Give back every line of the data exactly. Pictures are not part of the copy.
[[ DATA FOR THE TASK open ]]
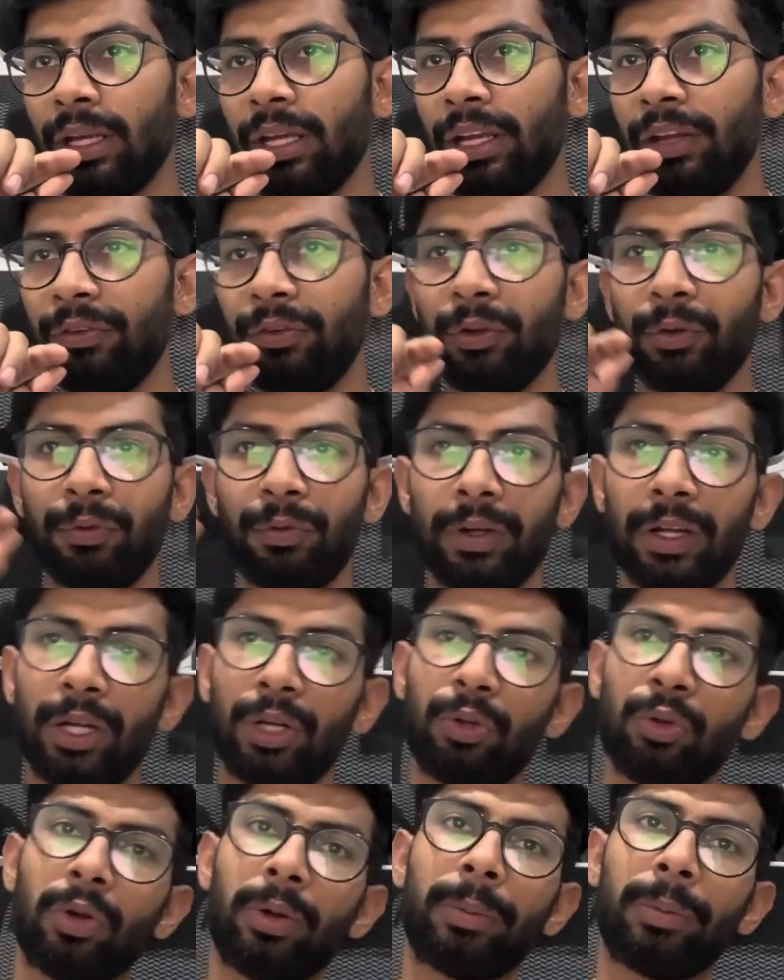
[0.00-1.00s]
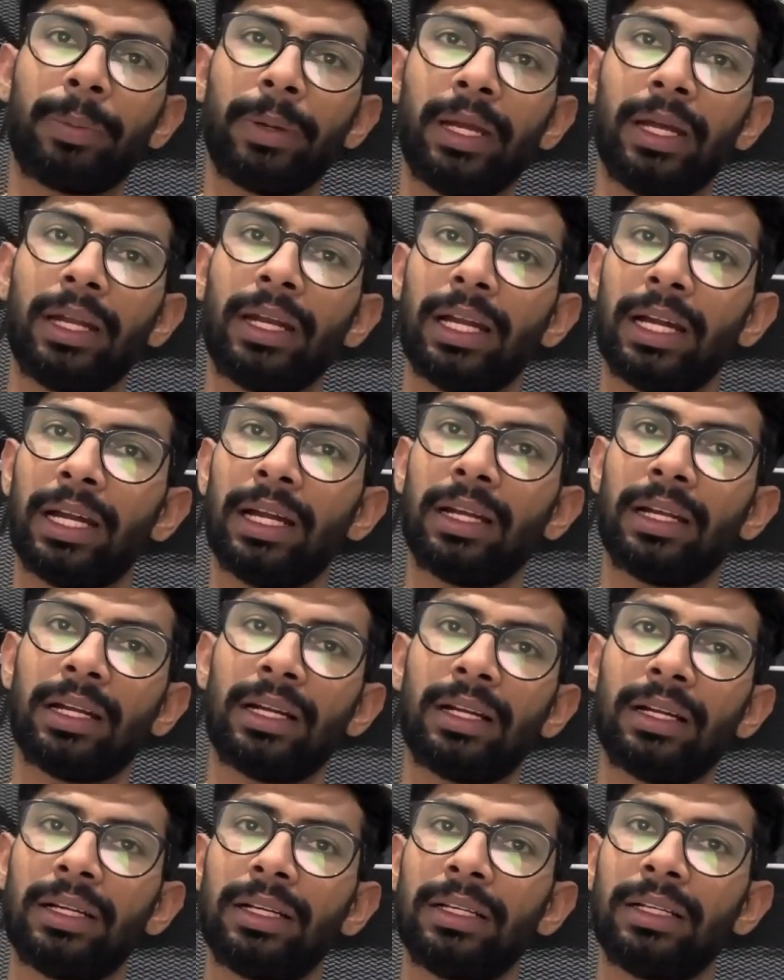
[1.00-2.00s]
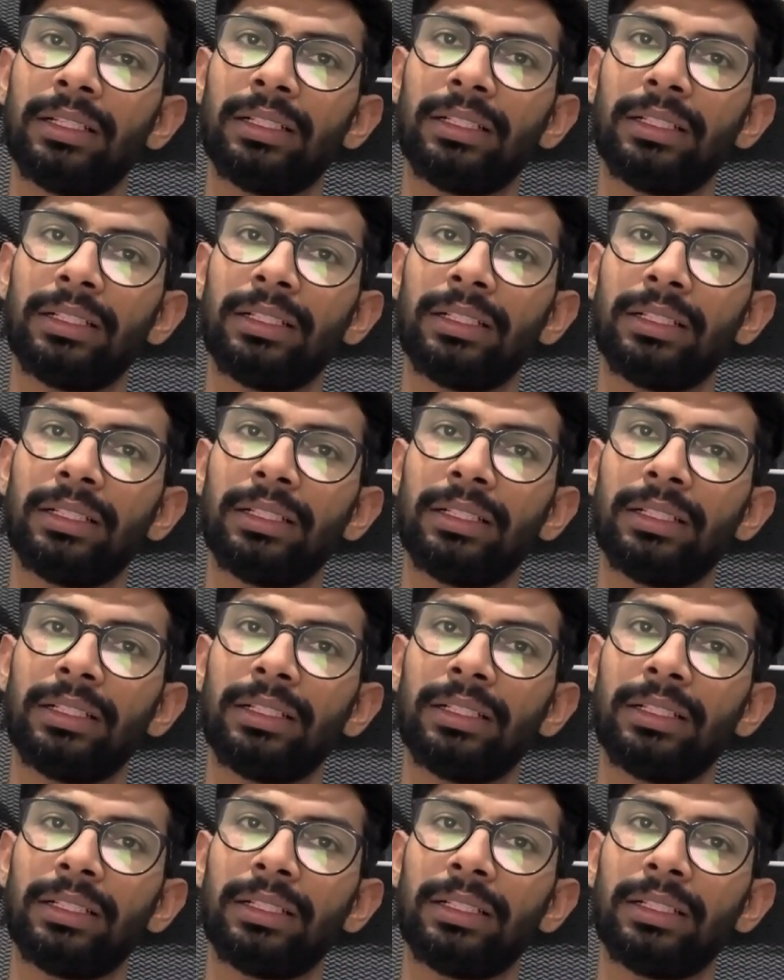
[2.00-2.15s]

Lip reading: If you fail to appear at a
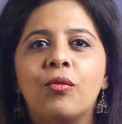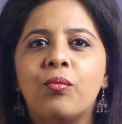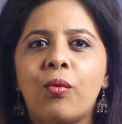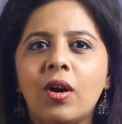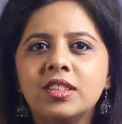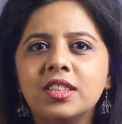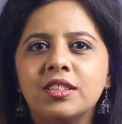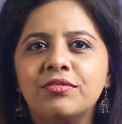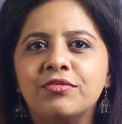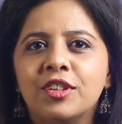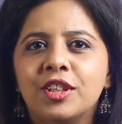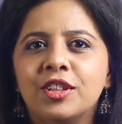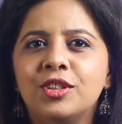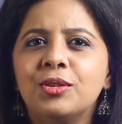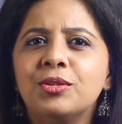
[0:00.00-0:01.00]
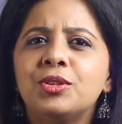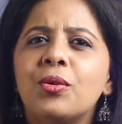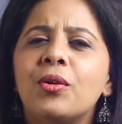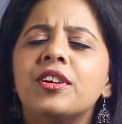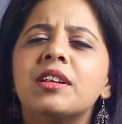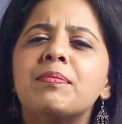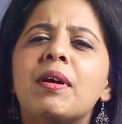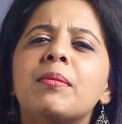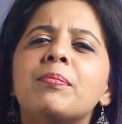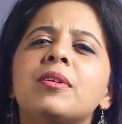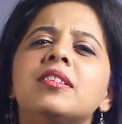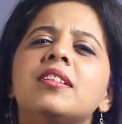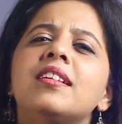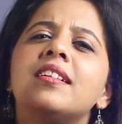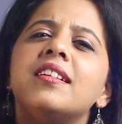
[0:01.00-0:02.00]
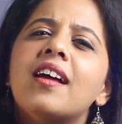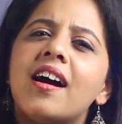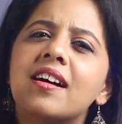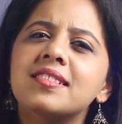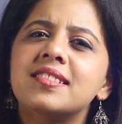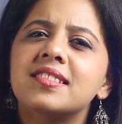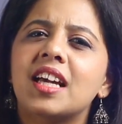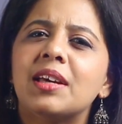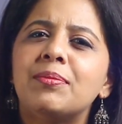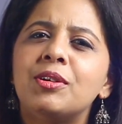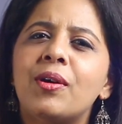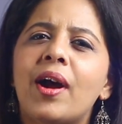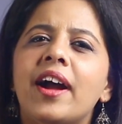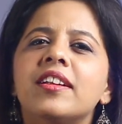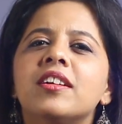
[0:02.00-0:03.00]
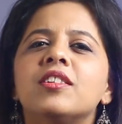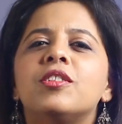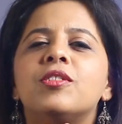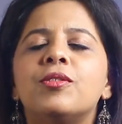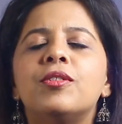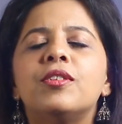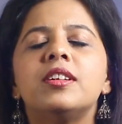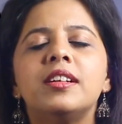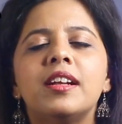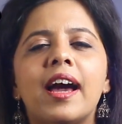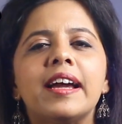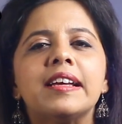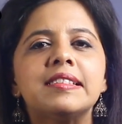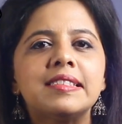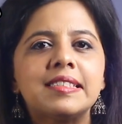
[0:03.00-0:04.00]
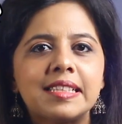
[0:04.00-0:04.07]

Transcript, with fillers: What if you don't remember the last time you had a good night's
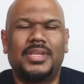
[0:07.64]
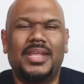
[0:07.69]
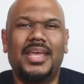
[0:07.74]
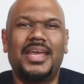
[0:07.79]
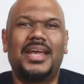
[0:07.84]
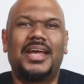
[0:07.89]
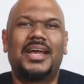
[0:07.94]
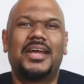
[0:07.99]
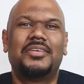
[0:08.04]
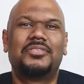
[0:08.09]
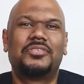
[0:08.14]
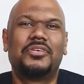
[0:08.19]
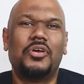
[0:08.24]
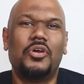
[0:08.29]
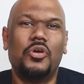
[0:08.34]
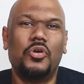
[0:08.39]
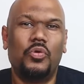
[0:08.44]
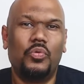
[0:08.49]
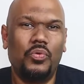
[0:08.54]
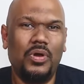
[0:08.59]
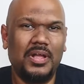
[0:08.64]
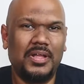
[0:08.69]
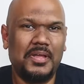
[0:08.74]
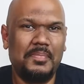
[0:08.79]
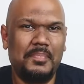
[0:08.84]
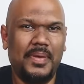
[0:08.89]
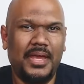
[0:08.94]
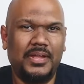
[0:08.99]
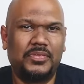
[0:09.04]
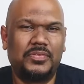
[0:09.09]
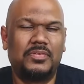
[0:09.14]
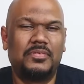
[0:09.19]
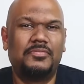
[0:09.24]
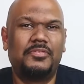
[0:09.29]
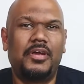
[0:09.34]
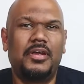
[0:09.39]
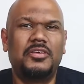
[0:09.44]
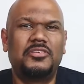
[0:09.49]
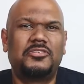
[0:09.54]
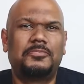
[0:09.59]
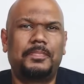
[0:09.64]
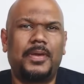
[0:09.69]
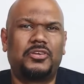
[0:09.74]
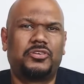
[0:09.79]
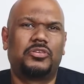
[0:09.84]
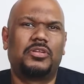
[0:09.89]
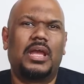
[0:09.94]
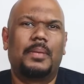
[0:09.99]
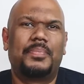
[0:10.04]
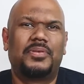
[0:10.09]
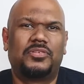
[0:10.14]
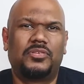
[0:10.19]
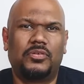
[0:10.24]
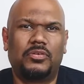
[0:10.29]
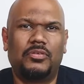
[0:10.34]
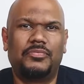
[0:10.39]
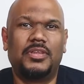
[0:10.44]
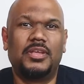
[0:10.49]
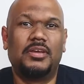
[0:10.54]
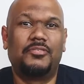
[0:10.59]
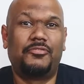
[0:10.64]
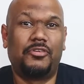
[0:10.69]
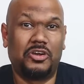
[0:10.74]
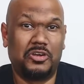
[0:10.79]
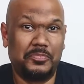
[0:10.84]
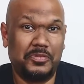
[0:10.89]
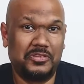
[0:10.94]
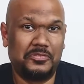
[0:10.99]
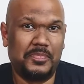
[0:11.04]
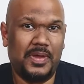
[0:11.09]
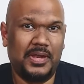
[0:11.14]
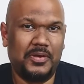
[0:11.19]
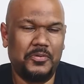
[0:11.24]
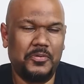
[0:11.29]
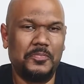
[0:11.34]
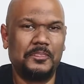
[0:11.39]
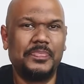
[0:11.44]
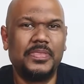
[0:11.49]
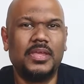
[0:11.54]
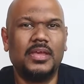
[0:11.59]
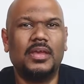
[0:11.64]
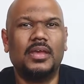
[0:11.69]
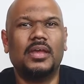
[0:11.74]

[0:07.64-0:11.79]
Hey guys, welcome back to a very special episode of The Affordable Smart Home.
[[ DATA FOR THE TASK closed ]]
◆ ANSWER TO THIS PROBLEM:
[0.00-1.00s]
[1.00-2.00s]
[2.00-2.15s]

Lip reading: If you fail to appear at a
[0:00.00-0:01.00]
[0:01.00-0:02.00]
[0:02.00-0:03.00]
[0:03.00-0:04.00]
[0:04.00-0:04.07]

Transcript, with fillers: What if you don't remember the last time you had a good night's
[0:07.64]
[0:07.69]
[0:07.74]
[0:07.79]
[0:07.84]
[0:07.89]
[0:07.94]
[0:07.99]
[0:08.04]
[0:08.09]
[0:08.14]
[0:08.19]
[0:08.24]
[0:08.29]
[0:08.34]
[0:08.39]
[0:08.44]
[0:08.49]
[0:08.54]
[0:08.59]
[0:08.64]
[0:08.69]
[0:08.74]
[0:08.79]
[0:08.84]
[0:08.89]
[0:08.94]
[0:08.99]
[0:09.04]
[0:09.09]
[0:09.14]
[0:09.19]
[0:09.24]
[0:09.29]
[0:09.34]
[0:09.39]
[0:09.44]
[0:09.49]
[0:09.54]
[0:09.59]
[0:09.64]
[0:09.69]
[0:09.74]
[0:09.79]
[0:09.84]
[0:09.89]
[0:09.94]
[0:09.99]
[0:10.04]
[0:10.09]
[0:10.14]
[0:10.19]
[0:10.24]
[0:10.29]
[0:10.34]
[0:10.39]
[0:10.44]
[0:10.49]
[0:10.54]
[0:10.59]
[0:10.64]
[0:10.69]
[0:10.74]
[0:10.79]
[0:10.84]
[0:10.89]
[0:10.94]
[0:10.99]
[0:11.04]
[0:11.09]
[0:11.14]
[0:11.19]
[0:11.24]
[0:11.29]
[0:11.34]
[0:11.39]
[0:11.44]
[0:11.49]
[0:11.54]
[0:11.59]
[0:11.64]
[0:11.69]
[0:11.74]

[0:07.64-0:11.79]
Hey guys, welcome back to a very special episode of The Affordable Smart Home.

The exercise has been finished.